--- Records for the exercise ---

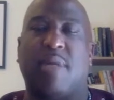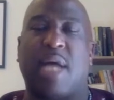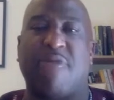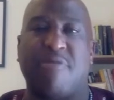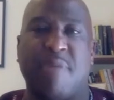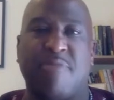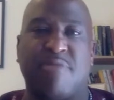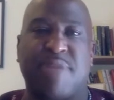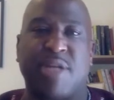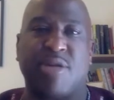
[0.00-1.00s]
I remember
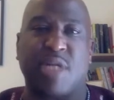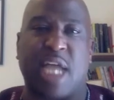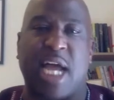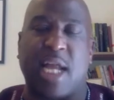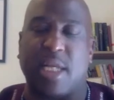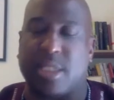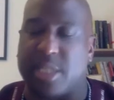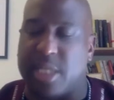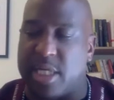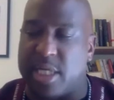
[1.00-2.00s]
being on the college
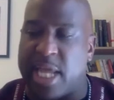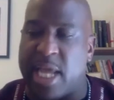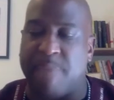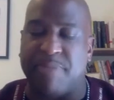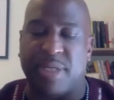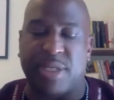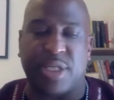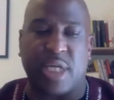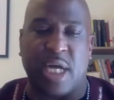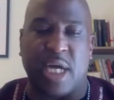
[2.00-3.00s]

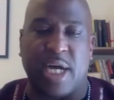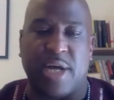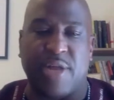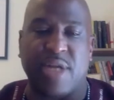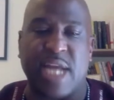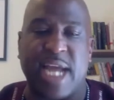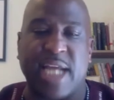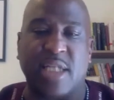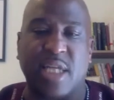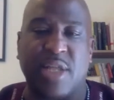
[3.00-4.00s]
campus the
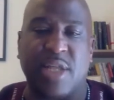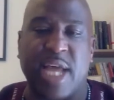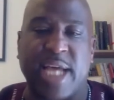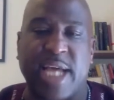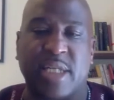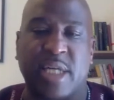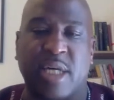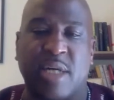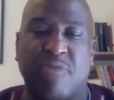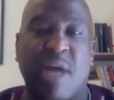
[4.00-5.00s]
night that
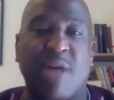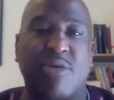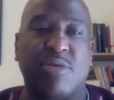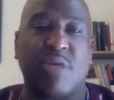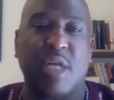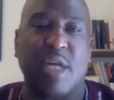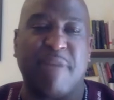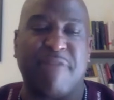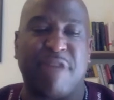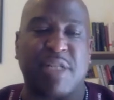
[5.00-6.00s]
my
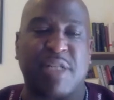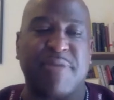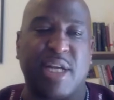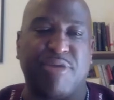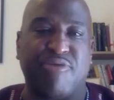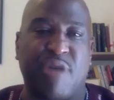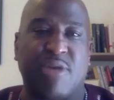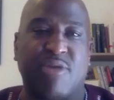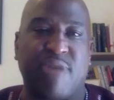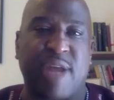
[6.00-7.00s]
freshman year when
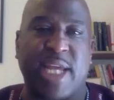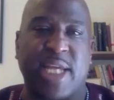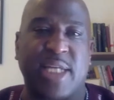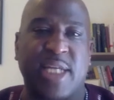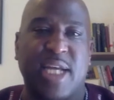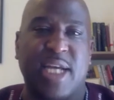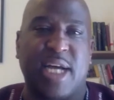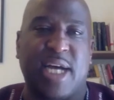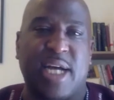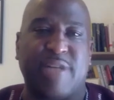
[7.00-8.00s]
Ronald Reagan
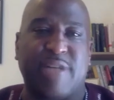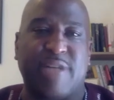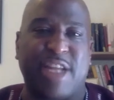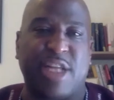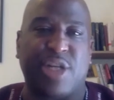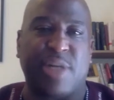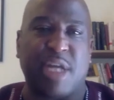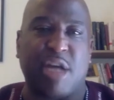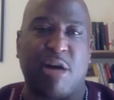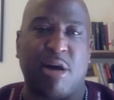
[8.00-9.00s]
defeated Jimmy
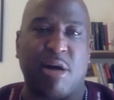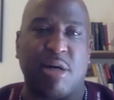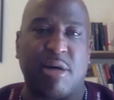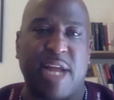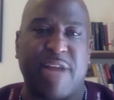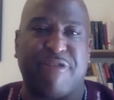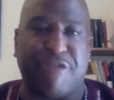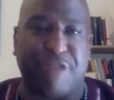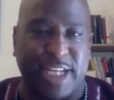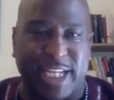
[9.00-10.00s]
Carter, and
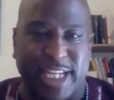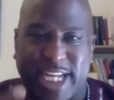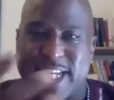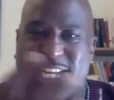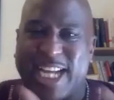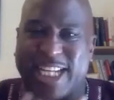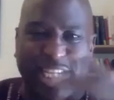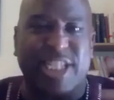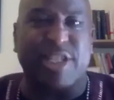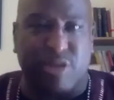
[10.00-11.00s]
feeling like
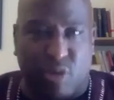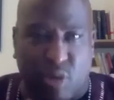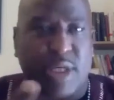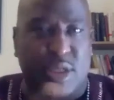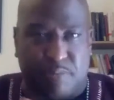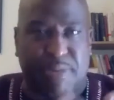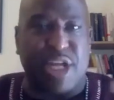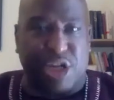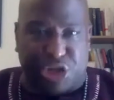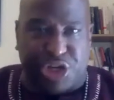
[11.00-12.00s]
this is going to be
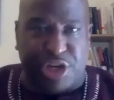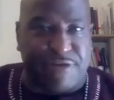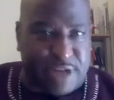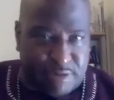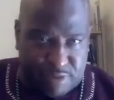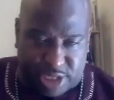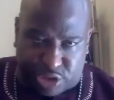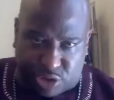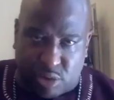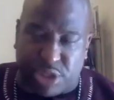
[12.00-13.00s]
a shift, and we
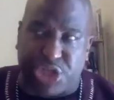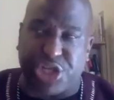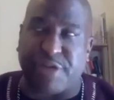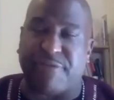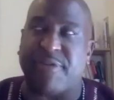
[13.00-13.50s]
saw a shift.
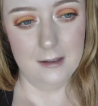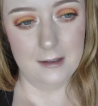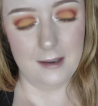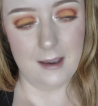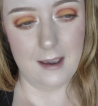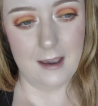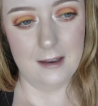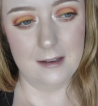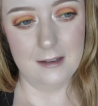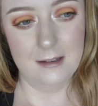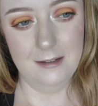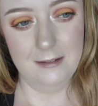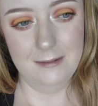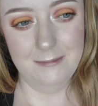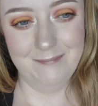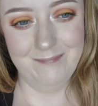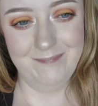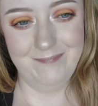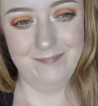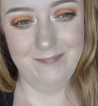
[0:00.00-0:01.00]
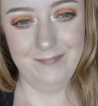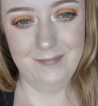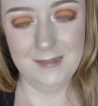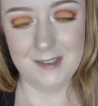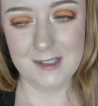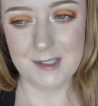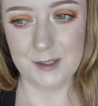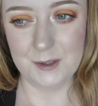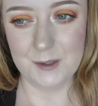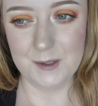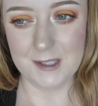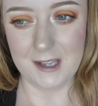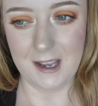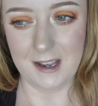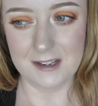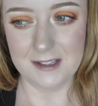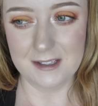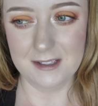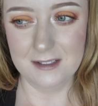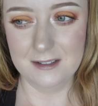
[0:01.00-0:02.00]
yeah, so
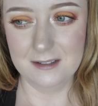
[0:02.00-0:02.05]
sad.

---

- **What is being asked**
Output the listing above exactly, but leave its pictures behind.

- **Problem solution**
[0.00-1.00s]
I remember
[1.00-2.00s]
being on the college
[2.00-3.00s]

[3.00-4.00s]
campus the
[4.00-5.00s]
night that
[5.00-6.00s]
my
[6.00-7.00s]
freshman year when
[7.00-8.00s]
Ronald Reagan
[8.00-9.00s]
defeated Jimmy
[9.00-10.00s]
Carter, and
[10.00-11.00s]
feeling like
[11.00-12.00s]
this is going to be
[12.00-13.00s]
a shift, and we
[13.00-13.50s]
saw a shift.
[0:00.00-0:01.00]
[0:01.00-0:02.00]
yeah, so
[0:02.00-0:02.05]
sad.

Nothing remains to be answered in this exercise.